Nashville officials received reports for nearly 600 fallen trees on Friday following the windstorm. The total tally could be higher.
This tree loss stemmed from an unprecedented weather event, and it also revealed some of the issues with the urban tree canopy, according to two local tree experts.
An unusual storm for Nashville
Nashville had extremely low atmospheric pressure on Friday. The Nashville Weather Service recorded the city’s barometric pressure at 29.06, just off the record of 29.02. That is rare for Tennessee, especially since this storm wasn’t associated with a tropical storm. This fast drop in pressure caused the winds.
Many groups, like the Nashville Electric Service, have been quick to point out the maximum wind gusts, which topped at 64 miles per hour in Nashville — the 12th fastest wind recorded in the city by NWS. An EF-0 tornado, for reference, ranges from 65 to 85 mph.

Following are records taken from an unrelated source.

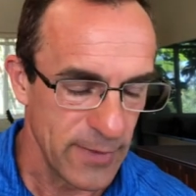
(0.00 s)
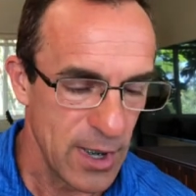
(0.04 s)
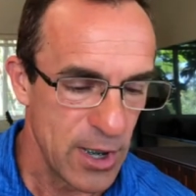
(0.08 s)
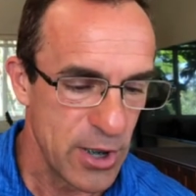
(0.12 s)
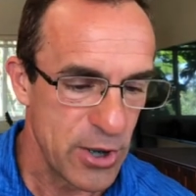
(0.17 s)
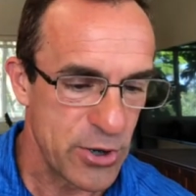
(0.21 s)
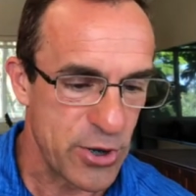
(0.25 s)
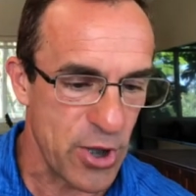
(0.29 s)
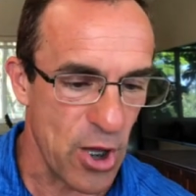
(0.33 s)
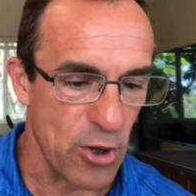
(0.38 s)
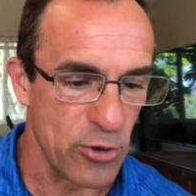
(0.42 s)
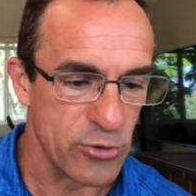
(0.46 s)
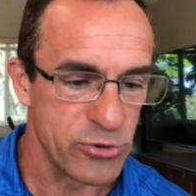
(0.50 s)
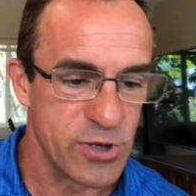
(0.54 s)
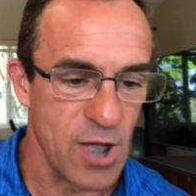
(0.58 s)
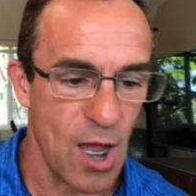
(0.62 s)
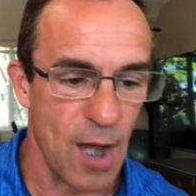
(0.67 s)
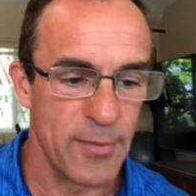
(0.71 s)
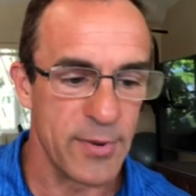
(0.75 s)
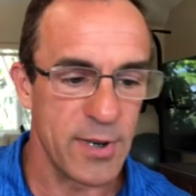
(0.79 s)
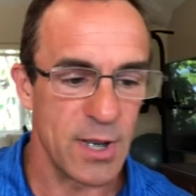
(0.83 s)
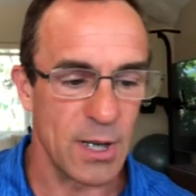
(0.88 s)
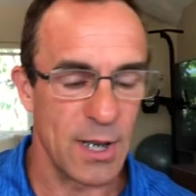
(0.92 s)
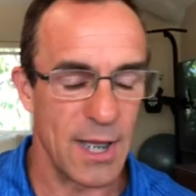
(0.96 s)
So
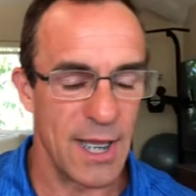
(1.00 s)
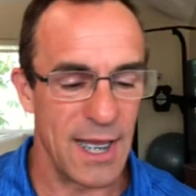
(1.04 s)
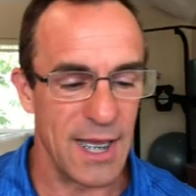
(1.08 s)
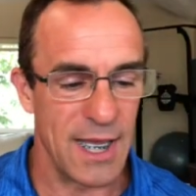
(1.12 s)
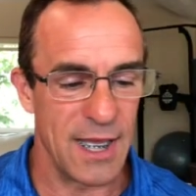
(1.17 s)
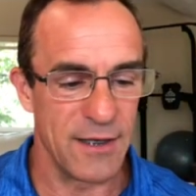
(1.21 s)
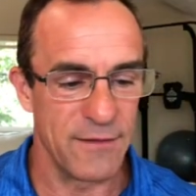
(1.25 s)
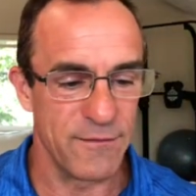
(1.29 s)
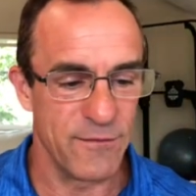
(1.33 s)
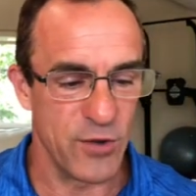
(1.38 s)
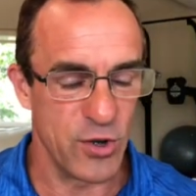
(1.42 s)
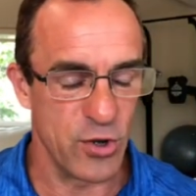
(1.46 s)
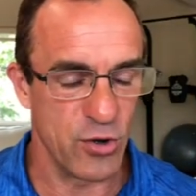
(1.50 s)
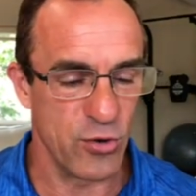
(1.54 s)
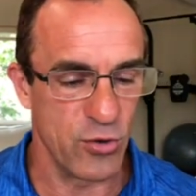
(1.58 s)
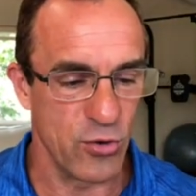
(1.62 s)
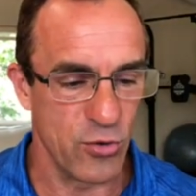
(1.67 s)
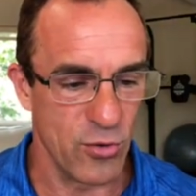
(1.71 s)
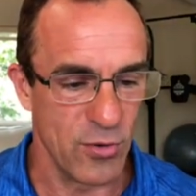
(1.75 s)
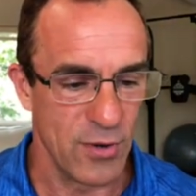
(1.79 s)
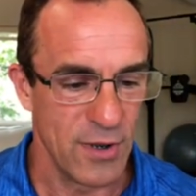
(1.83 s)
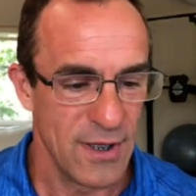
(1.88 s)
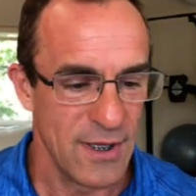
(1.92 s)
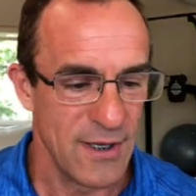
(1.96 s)
WLAN
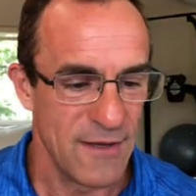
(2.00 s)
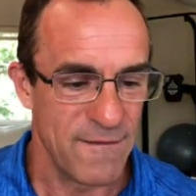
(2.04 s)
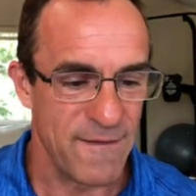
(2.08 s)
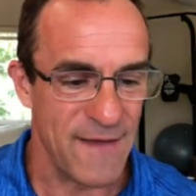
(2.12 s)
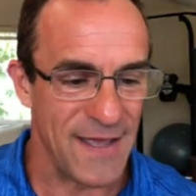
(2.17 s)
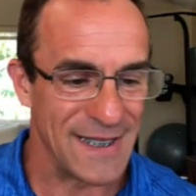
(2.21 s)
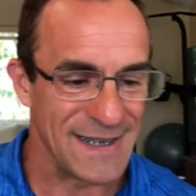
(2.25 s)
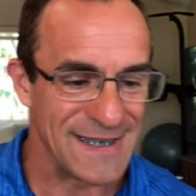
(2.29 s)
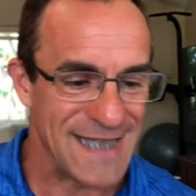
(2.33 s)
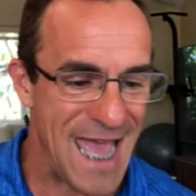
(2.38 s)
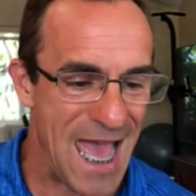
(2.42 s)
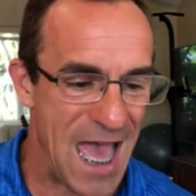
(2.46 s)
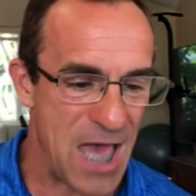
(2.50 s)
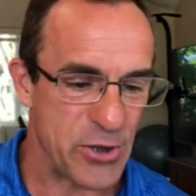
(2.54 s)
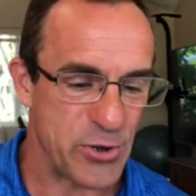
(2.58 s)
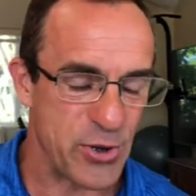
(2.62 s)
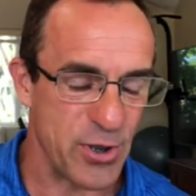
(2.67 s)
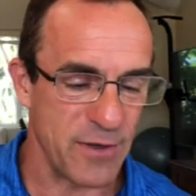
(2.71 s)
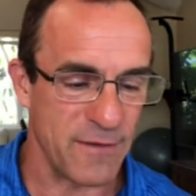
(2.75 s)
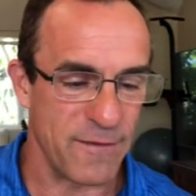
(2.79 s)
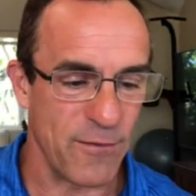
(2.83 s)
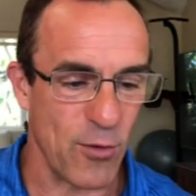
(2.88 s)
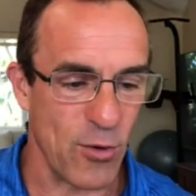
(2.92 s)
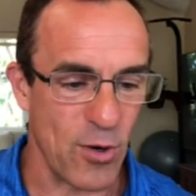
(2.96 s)
view,
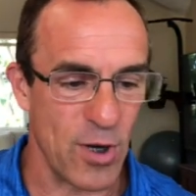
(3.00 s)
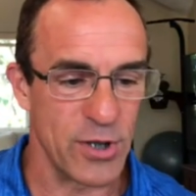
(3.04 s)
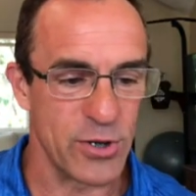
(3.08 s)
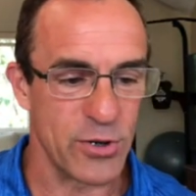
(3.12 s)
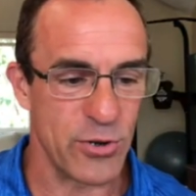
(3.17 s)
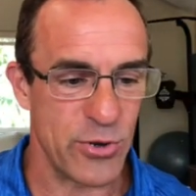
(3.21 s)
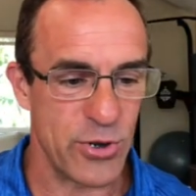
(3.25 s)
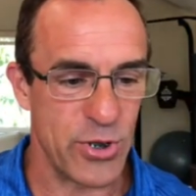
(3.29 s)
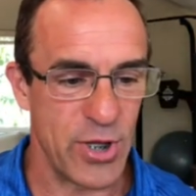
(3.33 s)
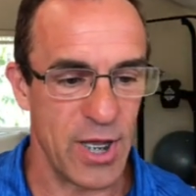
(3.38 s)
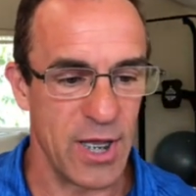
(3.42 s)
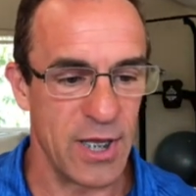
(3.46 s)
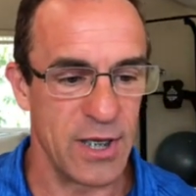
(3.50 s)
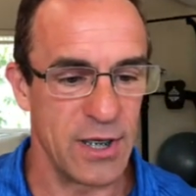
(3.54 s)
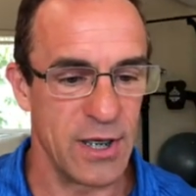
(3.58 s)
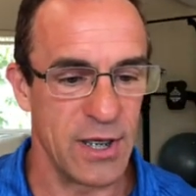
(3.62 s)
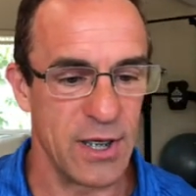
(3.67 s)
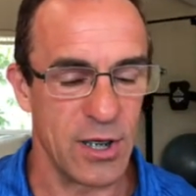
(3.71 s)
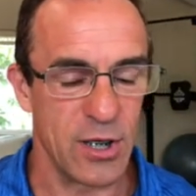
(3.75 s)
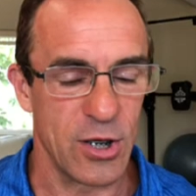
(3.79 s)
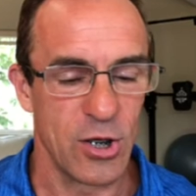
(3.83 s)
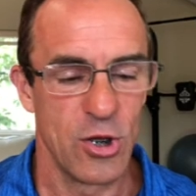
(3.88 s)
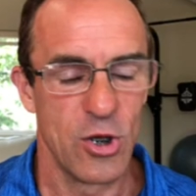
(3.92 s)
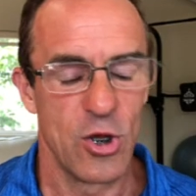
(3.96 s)
fantastic for
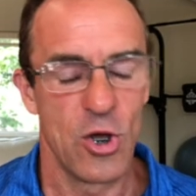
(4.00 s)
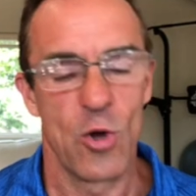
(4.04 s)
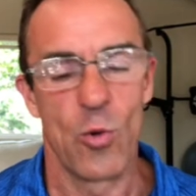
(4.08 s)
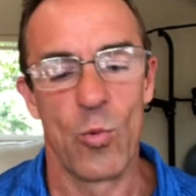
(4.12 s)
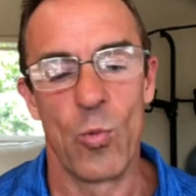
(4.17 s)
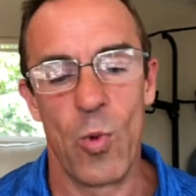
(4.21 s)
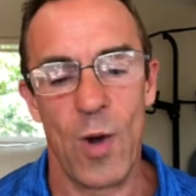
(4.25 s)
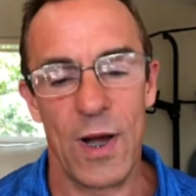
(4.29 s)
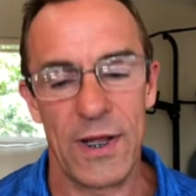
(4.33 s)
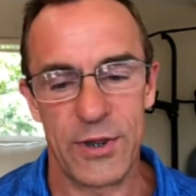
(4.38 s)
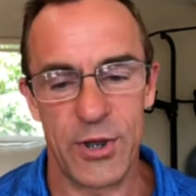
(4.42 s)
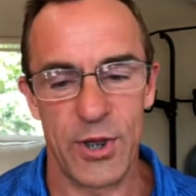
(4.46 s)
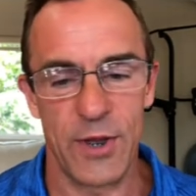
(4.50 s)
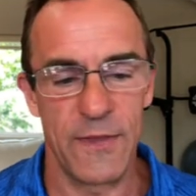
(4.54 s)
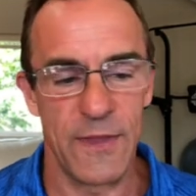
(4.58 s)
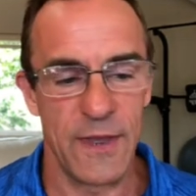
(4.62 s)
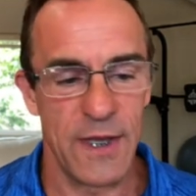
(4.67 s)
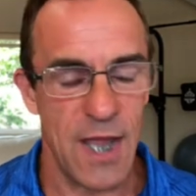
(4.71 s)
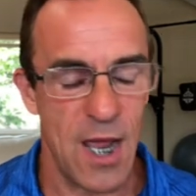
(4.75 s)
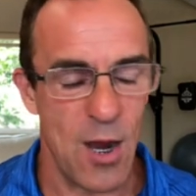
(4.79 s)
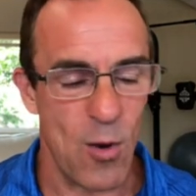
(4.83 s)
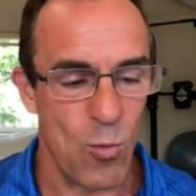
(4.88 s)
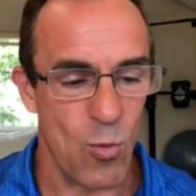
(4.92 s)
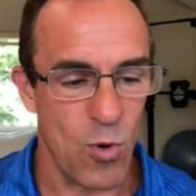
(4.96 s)
understanding what's in the
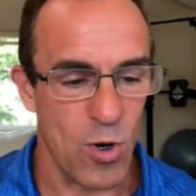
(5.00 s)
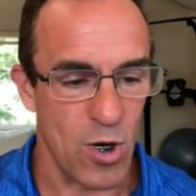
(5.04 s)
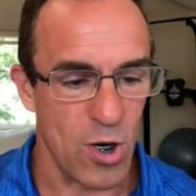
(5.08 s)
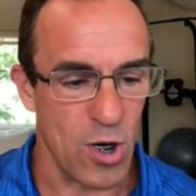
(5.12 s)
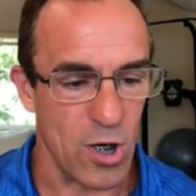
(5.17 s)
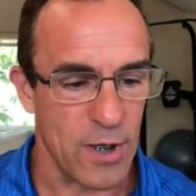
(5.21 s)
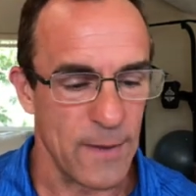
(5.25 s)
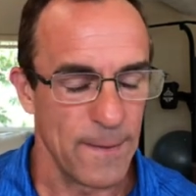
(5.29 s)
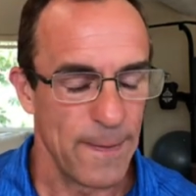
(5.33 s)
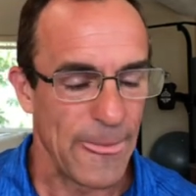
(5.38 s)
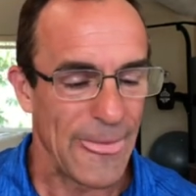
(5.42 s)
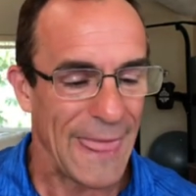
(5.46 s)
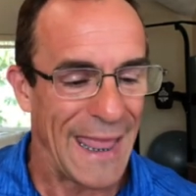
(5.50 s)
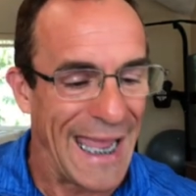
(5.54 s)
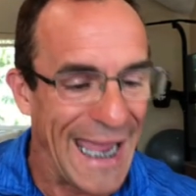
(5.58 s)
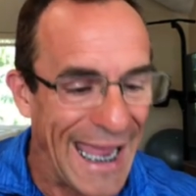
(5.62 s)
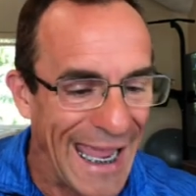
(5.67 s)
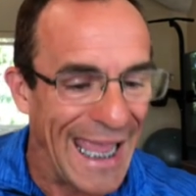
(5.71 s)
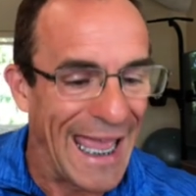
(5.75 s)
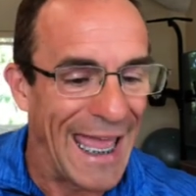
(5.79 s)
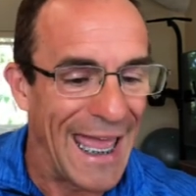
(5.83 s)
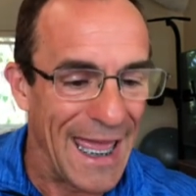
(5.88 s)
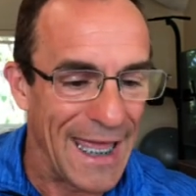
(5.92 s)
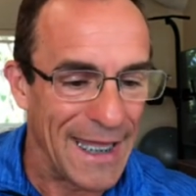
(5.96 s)
network
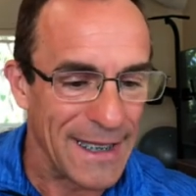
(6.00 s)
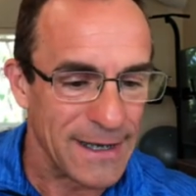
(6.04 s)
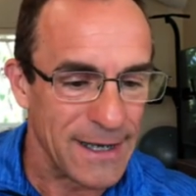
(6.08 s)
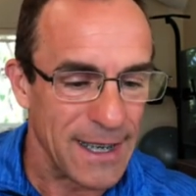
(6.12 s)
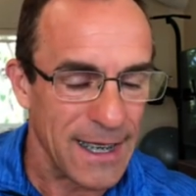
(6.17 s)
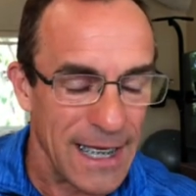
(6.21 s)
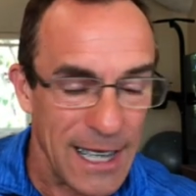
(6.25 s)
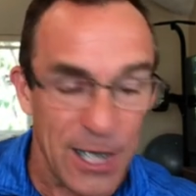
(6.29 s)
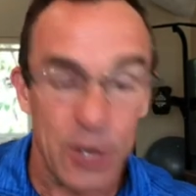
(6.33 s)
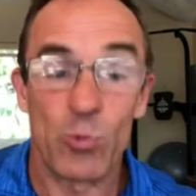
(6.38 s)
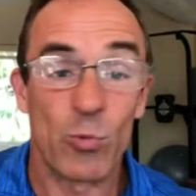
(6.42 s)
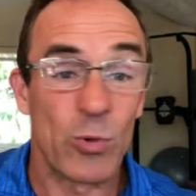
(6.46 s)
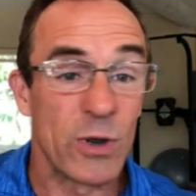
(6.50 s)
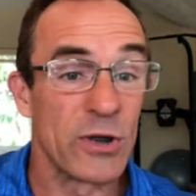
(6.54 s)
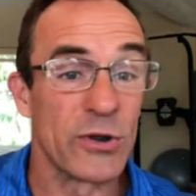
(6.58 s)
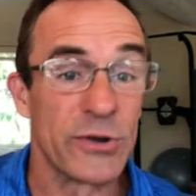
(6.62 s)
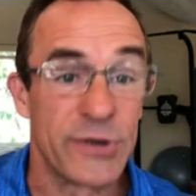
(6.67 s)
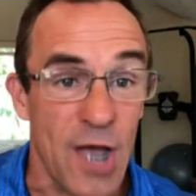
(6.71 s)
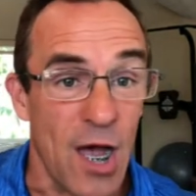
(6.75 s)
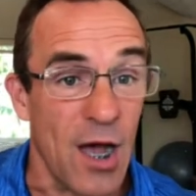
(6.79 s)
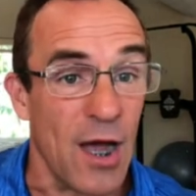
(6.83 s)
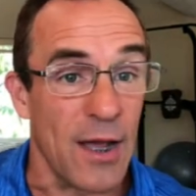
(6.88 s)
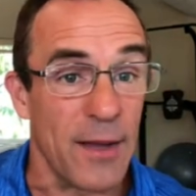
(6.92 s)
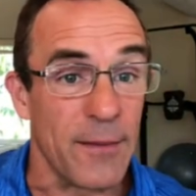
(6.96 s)
and in real
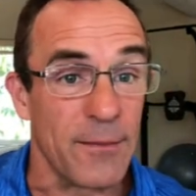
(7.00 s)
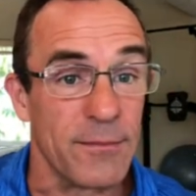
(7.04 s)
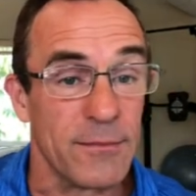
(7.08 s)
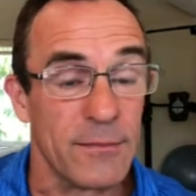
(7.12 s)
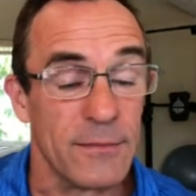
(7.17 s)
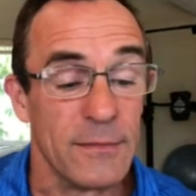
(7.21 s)
time.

But fast wind gusts aren’t that out of the norm. The unusual part was the duration and direction of some of the lesser, 40-mph winds.
“Straight-line winds can be as damaging as low-end tornadoes,” said Sam Herron, a meteorologist with NWS Nashville. “It’s more rare to have repeated strong winds.”

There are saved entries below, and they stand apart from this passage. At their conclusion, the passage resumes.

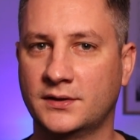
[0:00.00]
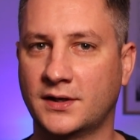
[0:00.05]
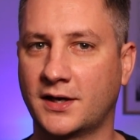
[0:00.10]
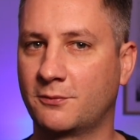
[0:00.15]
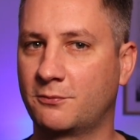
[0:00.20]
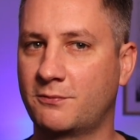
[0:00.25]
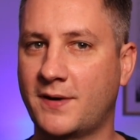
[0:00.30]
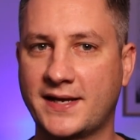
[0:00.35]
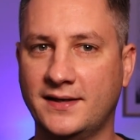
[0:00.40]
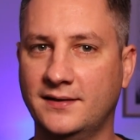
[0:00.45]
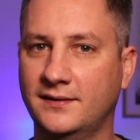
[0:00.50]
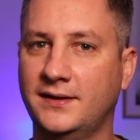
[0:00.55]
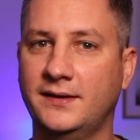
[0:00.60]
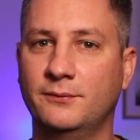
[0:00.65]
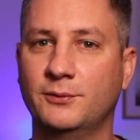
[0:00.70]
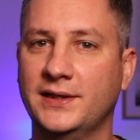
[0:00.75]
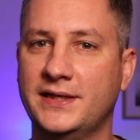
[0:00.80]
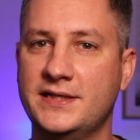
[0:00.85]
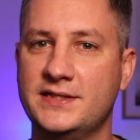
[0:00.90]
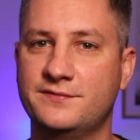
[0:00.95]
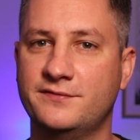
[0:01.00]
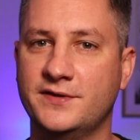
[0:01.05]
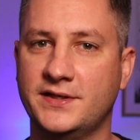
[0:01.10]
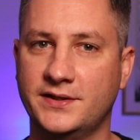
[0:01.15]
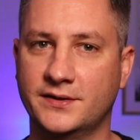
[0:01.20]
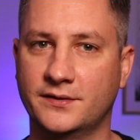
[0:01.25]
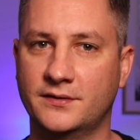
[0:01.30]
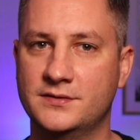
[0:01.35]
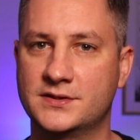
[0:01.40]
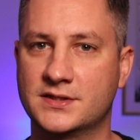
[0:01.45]
I regularly release
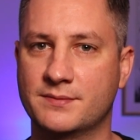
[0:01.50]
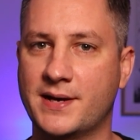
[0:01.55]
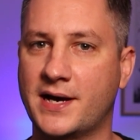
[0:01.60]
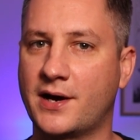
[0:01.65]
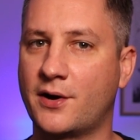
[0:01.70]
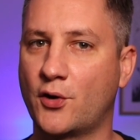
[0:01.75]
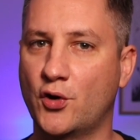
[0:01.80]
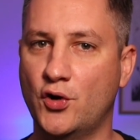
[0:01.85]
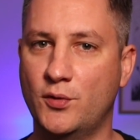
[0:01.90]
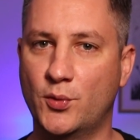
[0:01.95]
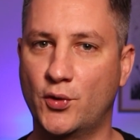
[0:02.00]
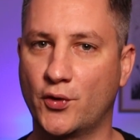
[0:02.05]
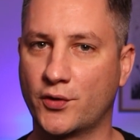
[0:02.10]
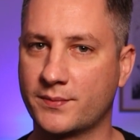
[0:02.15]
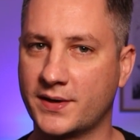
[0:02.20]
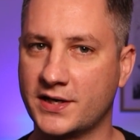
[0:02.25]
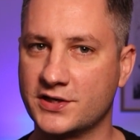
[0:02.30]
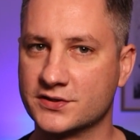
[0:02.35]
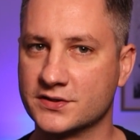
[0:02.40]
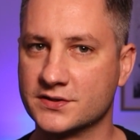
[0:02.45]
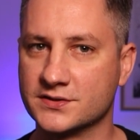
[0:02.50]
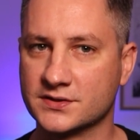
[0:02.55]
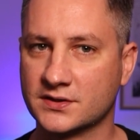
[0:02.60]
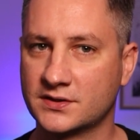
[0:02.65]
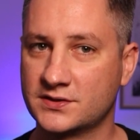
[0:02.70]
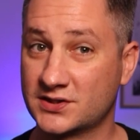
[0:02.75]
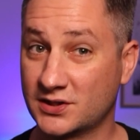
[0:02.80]
videos about home automations,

Sustained winds were the largest factor in the tree deaths. Local soils were also wet, meaning a little looser, from recent rains.
Nashville’s tree canopy was already vulnerable
Urban trees have structural challenges. Street trees are the most exposed.
“It is the hardest job in the world to be a street tree,” said Jo Brichetto, a naturalist in Nashville.
Trees in natural environments are part of a community, with a fungal network and connected roots.
Street trees, on the other hand, are surrounded by concrete and asphalt. They can have shallow roots, or sometimes one-sided roots, and utilities can over-trim them.
The problems usually start at the planting.
“When we take a tree from a nursery and just plunk it down by a street, it is completely isolated,” Brichetto said. “It’s trying to exist in its little box … literally between a rock and a hard place.”
A lot of different trees fell last weekend. Hackberries were expected losses, but there were maples and even some oaks among the uprooted.
Tipped trees can be destructive and deadly. Three deaths from Friday’s storms were caused by felled trees.
But that doesn’t mean people should chop them down — one of the best solutions to prevent tree losses is actually the opposite, according to Carol Ashworth, a landscape architect with the Nashville Tree Conservation Corps.
“What we could do about is to plant good hardwood trees to provide a more resistant and resilient tree canopy,” Ashworth said.
For people aching from the loss of their tree, tulip poplars grow large, and quickly. Oak trees grow slower, but they live much longer, Ashworth advised. Trees are more likely to survive if they’re the right tree for the location, and proper planting is key.
What to do if you lost a tree
Nashville residents have options to get their trees replaced.
After the 2020 tornado, the Nashville Tree Conservation Corps created a program, called Operation Overstory, that allows residents to order a large tree at no cost.
Residents can also reach out to Root Nashville, a campaign from the city of Nashville and Cumberland River Compact to plant 500,000 trees by 2050.